GPU work: Finally, the commands produced above are consumed by the GPU, which does the work of actually producing visible output.

The actual client rendering and the OpenGL dispatch run in separate threads, and therefore can work in parallel on different CPUs, whereas the GPU work runs solely on the GPU itself. Therefore, whichever of these is the slowest is what determines the overall client performance. In practice, I find that on hardware that is actually reasonably good, the actual client rendering is by far most often the bottleneck. On hardware that is less good, the work done on the GPU tends to be the bottleneck.

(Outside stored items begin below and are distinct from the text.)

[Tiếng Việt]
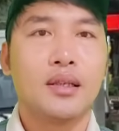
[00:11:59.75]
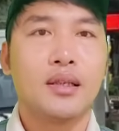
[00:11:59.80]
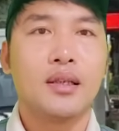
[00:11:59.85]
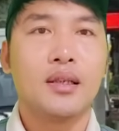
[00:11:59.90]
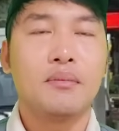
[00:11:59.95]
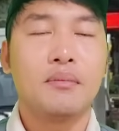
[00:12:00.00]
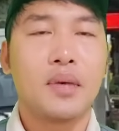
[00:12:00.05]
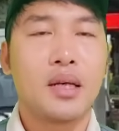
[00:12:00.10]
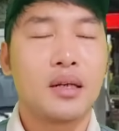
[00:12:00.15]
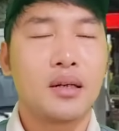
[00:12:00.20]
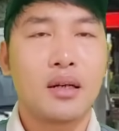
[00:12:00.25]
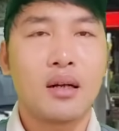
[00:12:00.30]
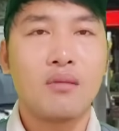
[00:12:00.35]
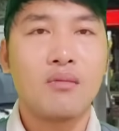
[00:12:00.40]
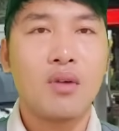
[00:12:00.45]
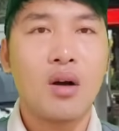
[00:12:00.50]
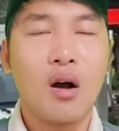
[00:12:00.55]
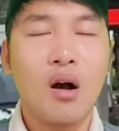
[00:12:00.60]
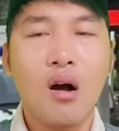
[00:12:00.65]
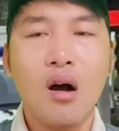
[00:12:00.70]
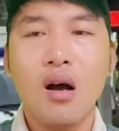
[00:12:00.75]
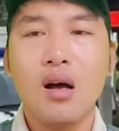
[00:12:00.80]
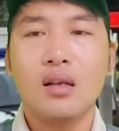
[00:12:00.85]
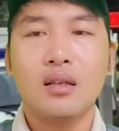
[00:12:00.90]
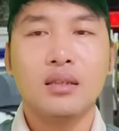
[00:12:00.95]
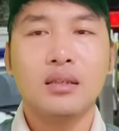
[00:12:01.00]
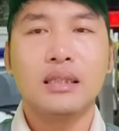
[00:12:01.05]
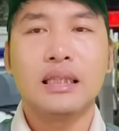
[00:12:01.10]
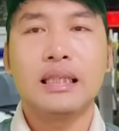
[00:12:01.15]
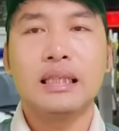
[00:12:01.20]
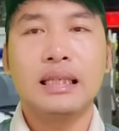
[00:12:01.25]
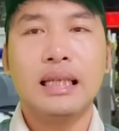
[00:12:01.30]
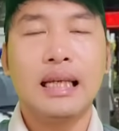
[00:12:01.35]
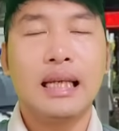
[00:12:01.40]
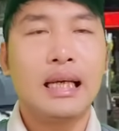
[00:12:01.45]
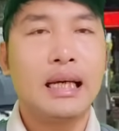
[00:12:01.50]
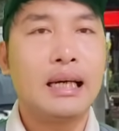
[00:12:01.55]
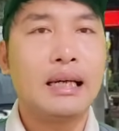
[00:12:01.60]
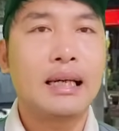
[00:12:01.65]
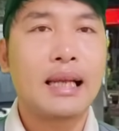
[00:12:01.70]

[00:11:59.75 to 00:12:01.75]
à, mình không có những cái lời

To put the rendering pipeline rewrite into context, then, it has three main focuses:

Optimize the actual client rendering: It is my intention, hope and expectation that the rewrite will effectively remove the client rendering code itself from being a bottleneck, transferring it to either of the other two. As mentioned in the rant thread, the method for achieving this is to make rendering information more stateful and persistent, being able to reuse a lot of calculations from one frame to the next.
Make the system more asynchronous and non-blocking: As mentioned in the rant thread, I find a common and rather serious performance problem is that moving around in complex scenes causes a lot of stutter, caused by having to do a lot of fairly complex recalculations whenever the things being rendered change substantially (or sometimes even at all), and perhaps more importantly needing to do so in a way that blocks rendering. The intention is to be able to effect changes to the rendering state asynchronously, so that rendering of one frame can proceed even while things are being added, removed or otherwise changed.
Enable porting to different graphics interfaces: As a (rather big and important) part of the rewrite, I'm introducing an indirection layer in between the client rendering code and the graphics interface in order to isolate the client code from OpenGL, and enable porting it to other graphics interfaces, the obvious candidate being Vulkan. In theory, I'm fairly confident that the system I now have is general enough that I could also write backends for stuff like DirectX or Metal if I wanted to, but I don't expect to want to. More on this later.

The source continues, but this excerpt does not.